KODAK, Tenn. — After the Knoxville City Council and Knox County Commission voted to finance a mixed-use stadium in downtown Knoxville, one small business owner in Kodak wonders what the impact will be if the Tennessee Smokies leave their current home in Kodak.
"I hate to see it leave," said Fred Kueber from Hitches & Honey. "We need to step up and say we want to keep it."
The Smokies have not yet notified Sevierville and Sevier County about plans to leave the baseball. Their lease on the stadium expires in 2025.
Both the city and county financed the stadium. Sevierville said it still owes about $3.05 million for the stadium, debt they expect to be fully paid by June 2025.
Representatives from Sevier County were not available to comment on how much they still owed on the stadium.
If the Smokies left Kodak at the end of their lease, city and county leaders expect the stadium to be fully paid off.
"I think you'll see a little impact if they leave," said Sevier County Economic Council Executive Director Allen Newton. "But there is so much development that's coming out there, I think it'll make it up quickly."
Newton pointed to the growth around the stadium, including the 407, Gateway to Adventure, a 200-acre development planned by the Eastern Band of Cherokee Indians.
"It all got started because the Tennessee Smokies located there at exit 407," Newton said.
The ECBI said they have been involved in conversations about what happens to the stadium next, but have not committed to anything.
"They do have a vested interest in the stadium and are open to development ideas," said Matthew Cross, CEO of OE Entertainment, an organization partnering with the ECBI on their 407 development. "They have made no commitments but have been in discussions with the City and the County about different options."
The Smokies have yet to formally notify Sevierville and Sevier County about plans to leave Kodak.

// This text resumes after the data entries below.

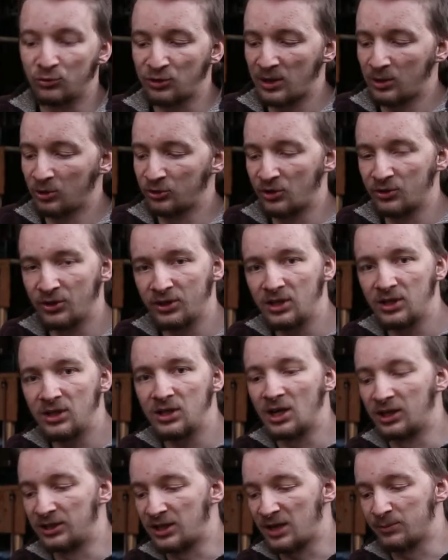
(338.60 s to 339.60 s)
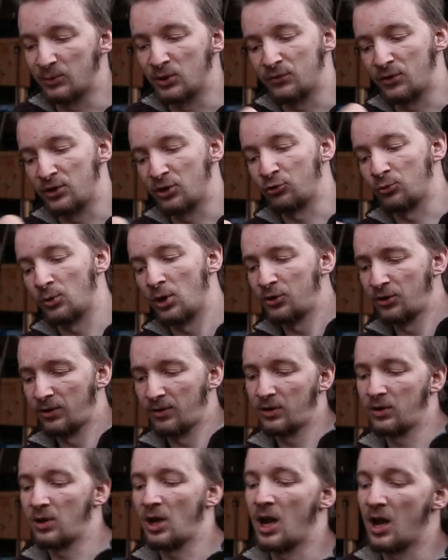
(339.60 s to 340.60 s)
you've settled on the alignment for this rod.
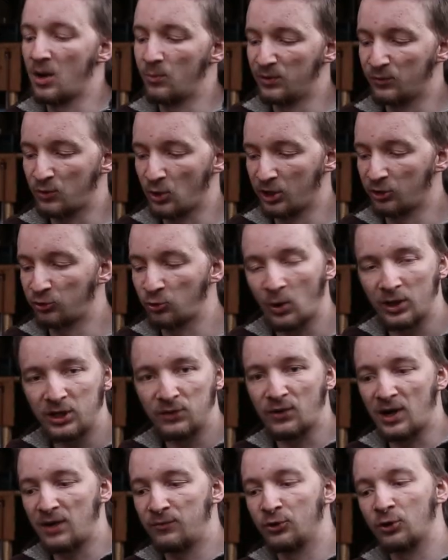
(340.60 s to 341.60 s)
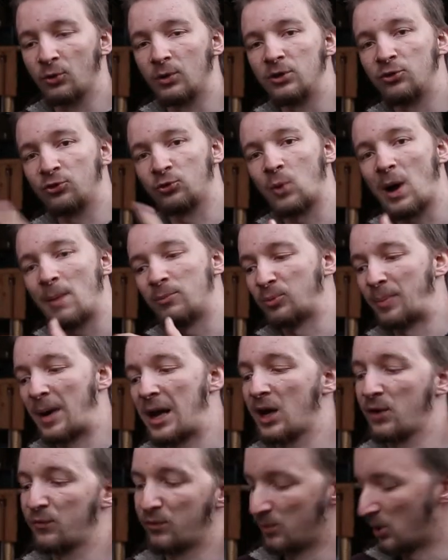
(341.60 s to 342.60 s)
We've got it 25 degrees swept
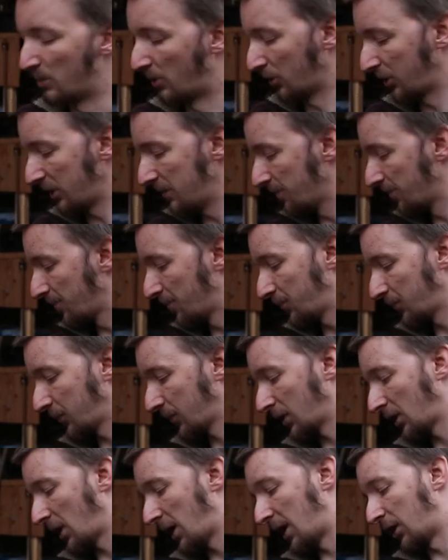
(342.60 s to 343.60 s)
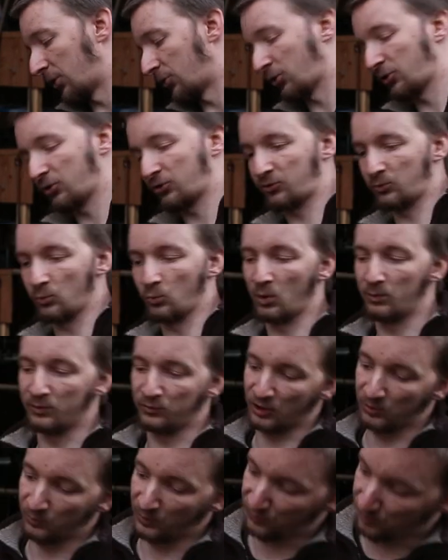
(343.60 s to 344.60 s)
back from the body, and what we've
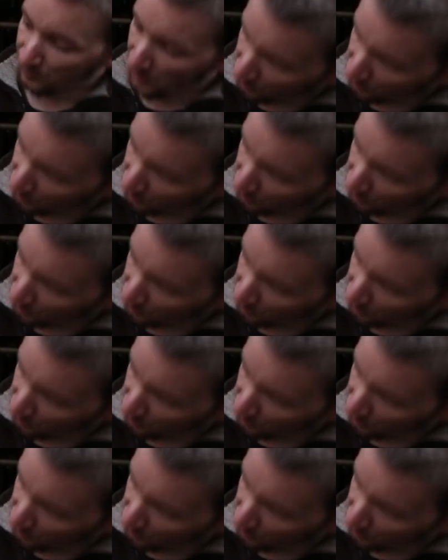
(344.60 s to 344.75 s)
done, we've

Both the Knoxville City Council and the Knox County Commission approved an Interlocal Agreement to finance a mixed-use stadium downtown. The agreement would allow the Knoxville Sports Authority to issue $65 million in bonds.
The development group and the group that owns the Tennessee Smokies have not signed any agreements with the Knoxville Sports Authority to build the stadium in downtown Knoxville. City and County leaders expect those agreements to be ready early next year.